The arms showed no tracks, no sign of junk abuse. A tattoo marked the inner forearm, the ace of spades. The skin had started to get the green-brown tinge of a body that had been in the water a couple of days, and was marked by typical postmortem trauma, the result of scraping against God knew what on the river bottom.

His gaze circled inward. Black jeans, boots. A T-shirt that might once have been white, now dingy with river water and blood. Gases had swollen the belly – that was what made it float. A ragged wound gaped in his chest. At least the rats hadn’t been at it yet. Sometimes with a body out of the river, the only way to find a wound was to look where they’d eaten.

Finally, the facts straight in his mind, cataloged and filed, he looked at the man’s face.

Matthews joined him, wrinkling his nose. “I hate floaters.”

“He’s pretty, huh?” Jackson said. “Any takers that it’s homicide?”

Matthews knelt down. “He was shot somewhere else.”

“The lividity, yeah.” Jackson directed his voice toward the evidence tech. “You able to pull clean prints?”

She laid the arm down gently before breaking her quiet communion with the dead. “I won’t know for sure until we try to find a match. It’s tricky when a body’s been in water.”

“How long you figure he floated?”

She shrugged. “The skin hasn’t started sloughing. A couple days? The medical examiner can say for sure.”

Jackson nodded, clapping his hands together and rubbing them for warmth. “Man, I hate this weather. Not even Halloween and it’s cold enough to snow.” His voice echoed and rebounded under the concrete of the overpass. “Nolan, you’re pretty quiet. What do you think?”
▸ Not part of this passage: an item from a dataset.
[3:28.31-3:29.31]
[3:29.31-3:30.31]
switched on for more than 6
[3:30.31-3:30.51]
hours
“Run the prints.” Nolan kept his voice low as he stared at the man’s face. “But that’s Patrick Connelly.”

25

The Axle of the World

Evan had played him.

Knuckles white on the steering wheel, Danny remembered the previous afternoon in the construction trailer, the scorched smell of old coffee, Evan’s feet propped up on the counter. Saying that he would make the call. Saying it too quickly. It had rung an alarm in Danny’s head, but he’d let it go.

Dammit.

The guy had known then what he was going to do. Been planning it. Things had never been under control.

You got it, kid. Welcome back to the dance.
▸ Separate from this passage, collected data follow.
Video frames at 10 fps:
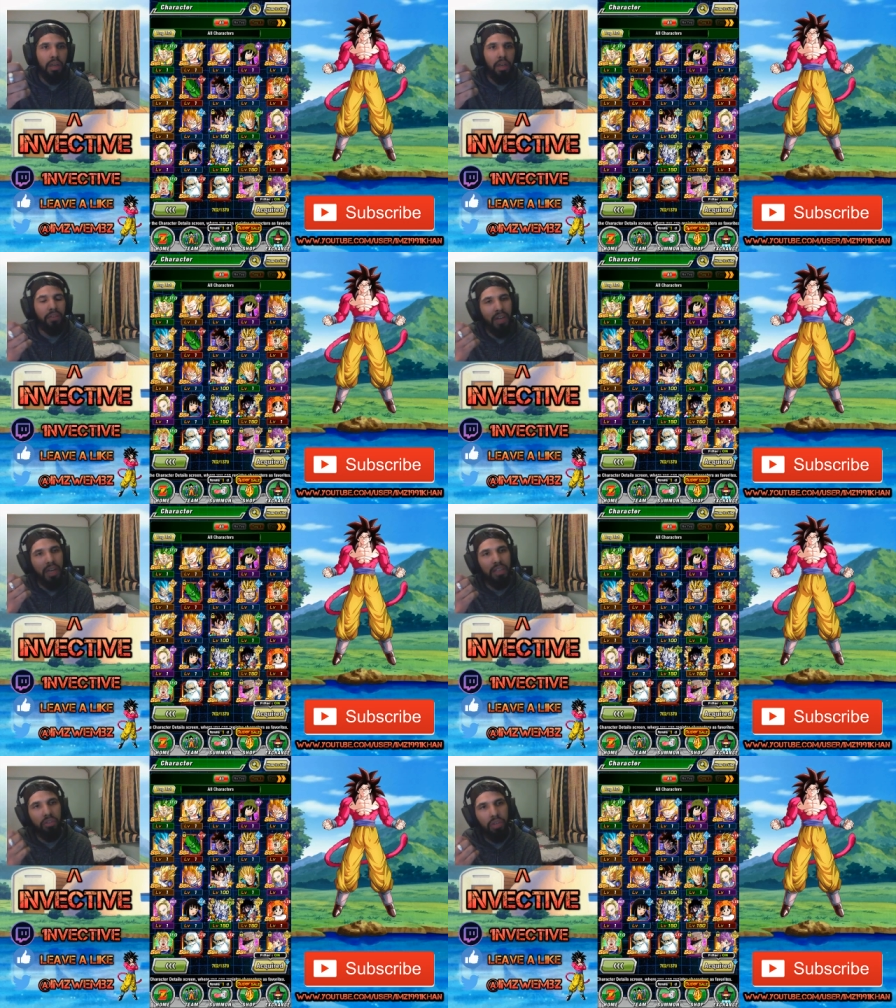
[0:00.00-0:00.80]
If you
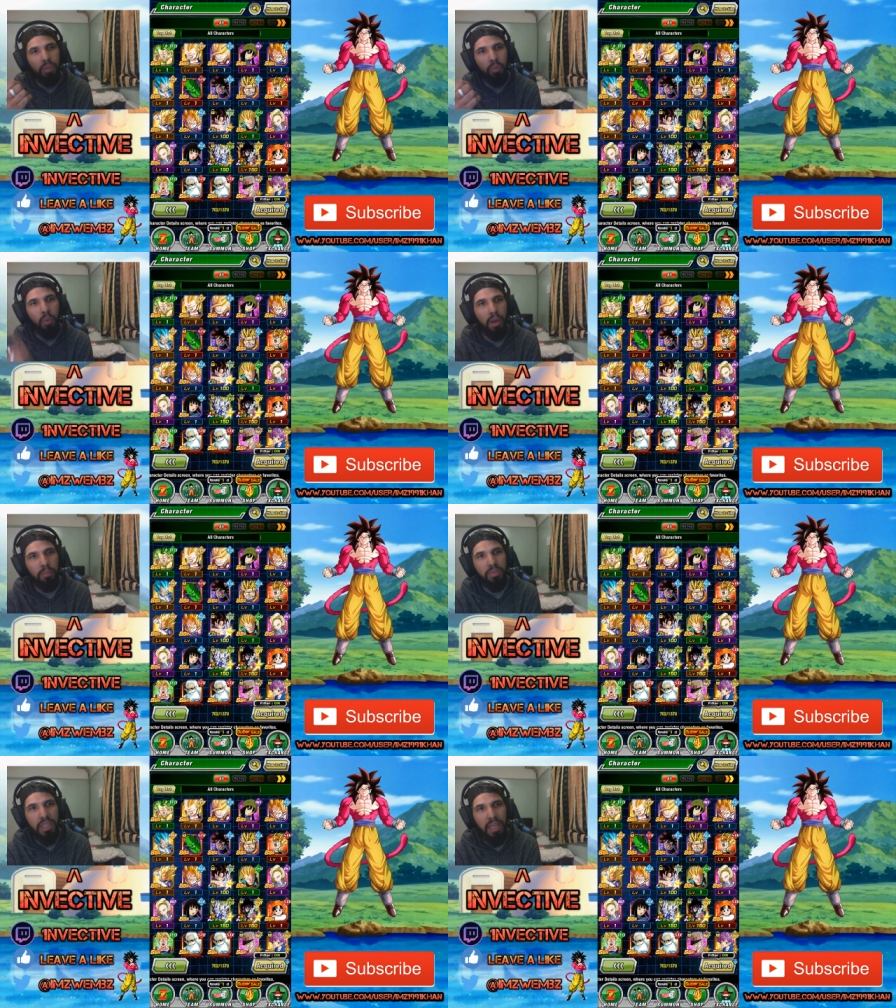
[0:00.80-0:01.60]
guys agree with what I'm
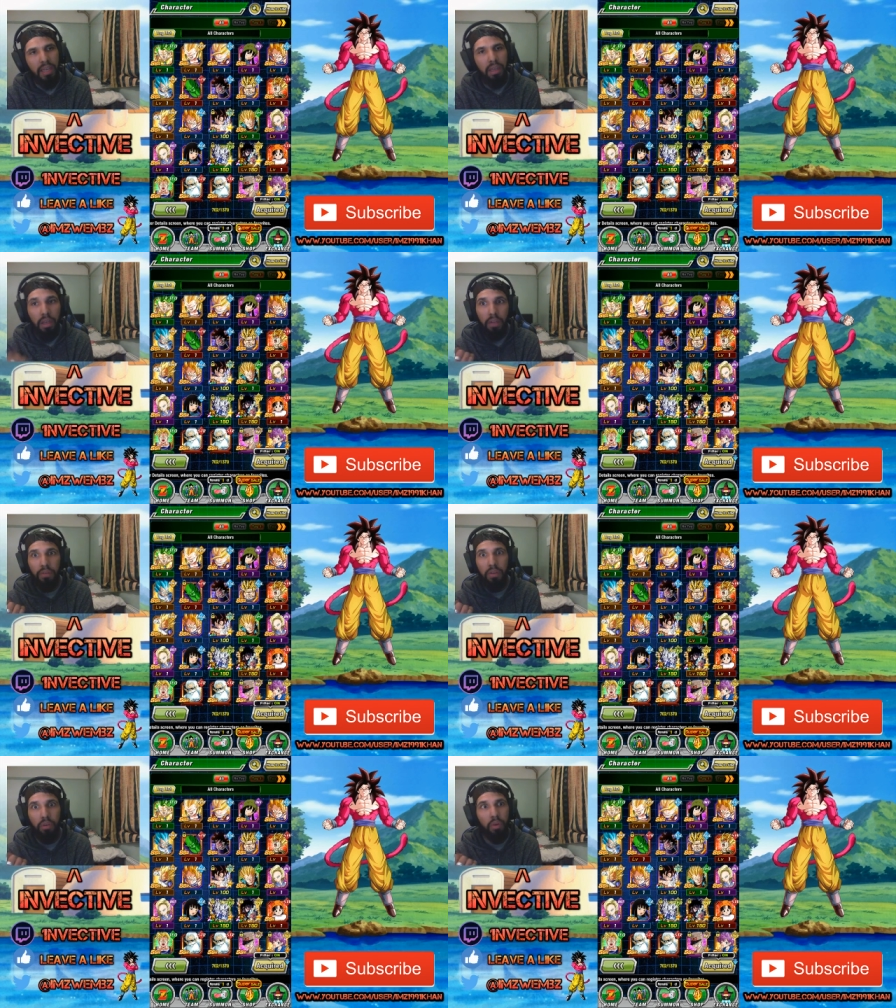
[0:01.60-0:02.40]
saying, if
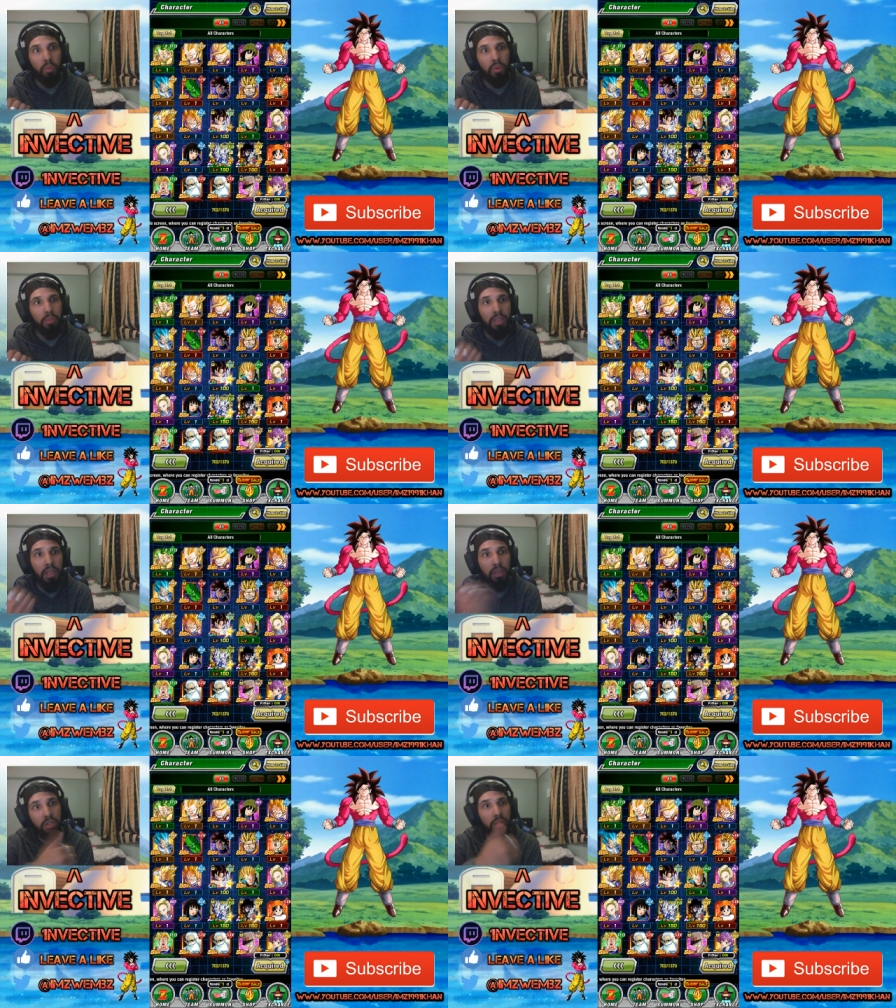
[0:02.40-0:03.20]
you agree with what I'm
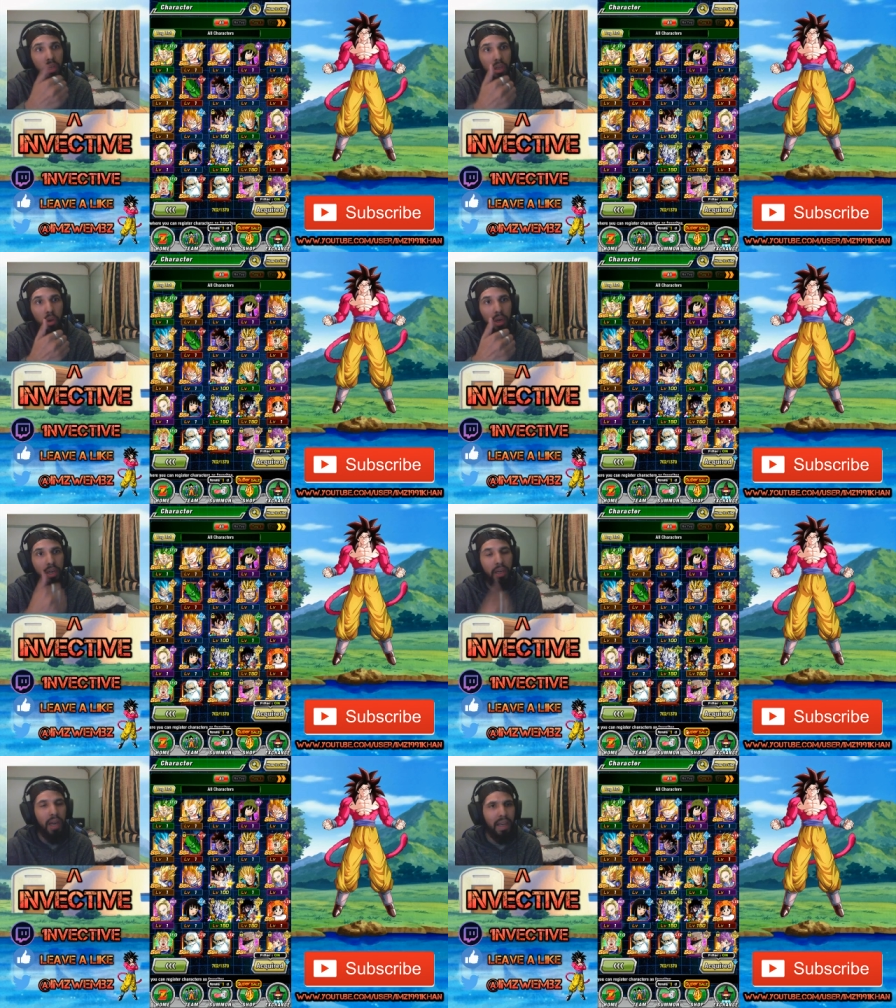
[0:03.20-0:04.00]
saying, just uh, go ahead
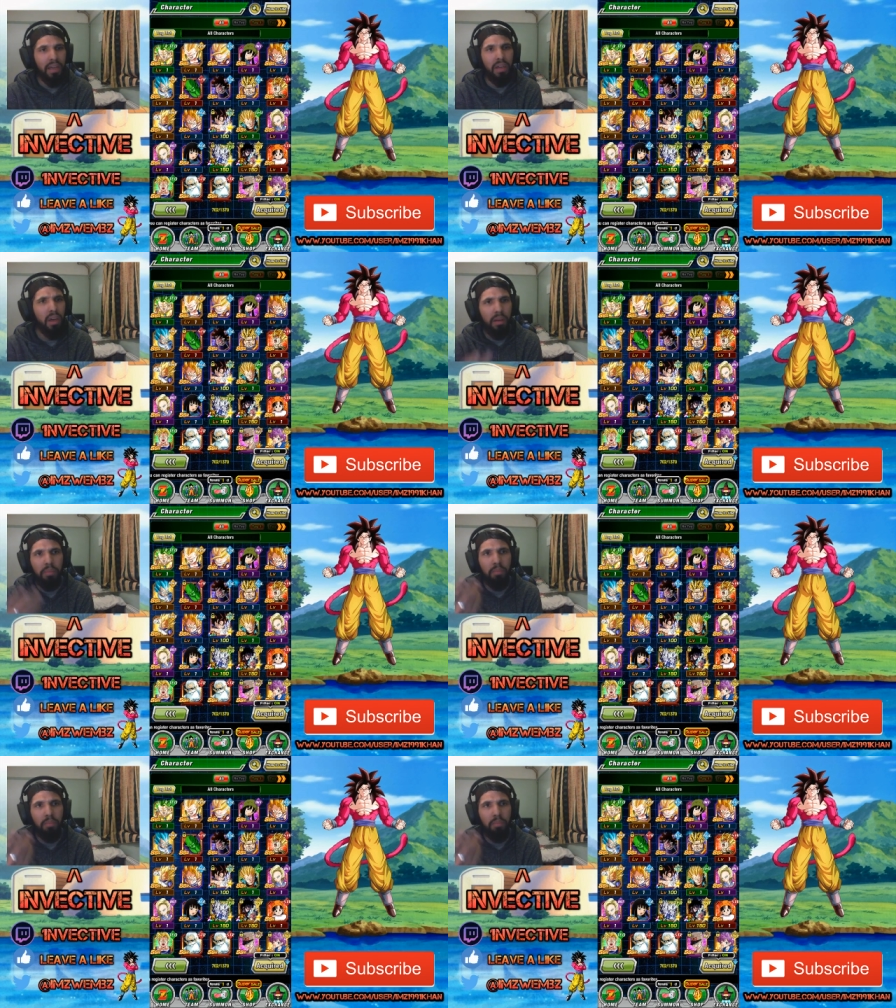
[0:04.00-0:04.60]
and like, uh,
After the disastrous phone call, he’d found himself at loose ends. He wanted a place to think, and had set out for a bar in his neighborhood, but when he got there the idea of being so close to home felt sleazy, like bringing a mistress to the marriage bed. He’d gotten back in the truck, planning to head for another neighborhood, but ending up just driving, restlessly circling the city. He’d been doing it an hour now. Driving and talking to himself, punctuating his sentences with slaps to the wheel, going faster as the anger simmered in his belly.

No matter how careful he was, how much thought he put into it, Evan was a tidal wave, an earthquake, a tornado. A force of nature. Danny pressed down harder on the accelerator, feeling the buzz of pavement beneath his tires. You could rage at a whirlwind. You could pull your hair and scream logic and good sense. But in the end, if you stood in its path, you took your chances. Cars blurred as he hurtled toward the skyline, weaving between lanes. There was no reasoning with a force of nature, no relying on its judgment. He swung left around a Mercedes. He’d hitched himself to the cyclone, and there was no way back.
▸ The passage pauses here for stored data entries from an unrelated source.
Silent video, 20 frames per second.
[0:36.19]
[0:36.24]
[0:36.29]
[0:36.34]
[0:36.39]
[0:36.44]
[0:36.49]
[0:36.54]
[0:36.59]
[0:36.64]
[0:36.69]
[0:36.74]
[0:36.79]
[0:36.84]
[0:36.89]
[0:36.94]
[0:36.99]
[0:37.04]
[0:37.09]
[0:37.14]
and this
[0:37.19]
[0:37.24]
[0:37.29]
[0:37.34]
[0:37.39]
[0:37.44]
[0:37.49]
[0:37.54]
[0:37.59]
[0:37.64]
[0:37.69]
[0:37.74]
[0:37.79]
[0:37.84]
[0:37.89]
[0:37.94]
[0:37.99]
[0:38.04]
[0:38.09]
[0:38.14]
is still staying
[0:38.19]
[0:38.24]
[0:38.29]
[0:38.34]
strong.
A horn screamed beside him, the Mercedes squealing in panic as he merged into its lane, his quarter panel nearly against the rounded hood. He yanked the steering wheel back, too hard, the tires screeching, and for a moment he thought he might lose it, end up on two wheels and then in a slow, stuttering roll, this whole drama brought to a sudden close, but his nerves cut in, and he eased the wheel back, turning gently, cars all around him honking. Back in his lane, he took deep breaths, ignoring the angry look and middle finger from the driver of the Mercedes. Tapped the brakes to test them, and when they felt solid, started to slow.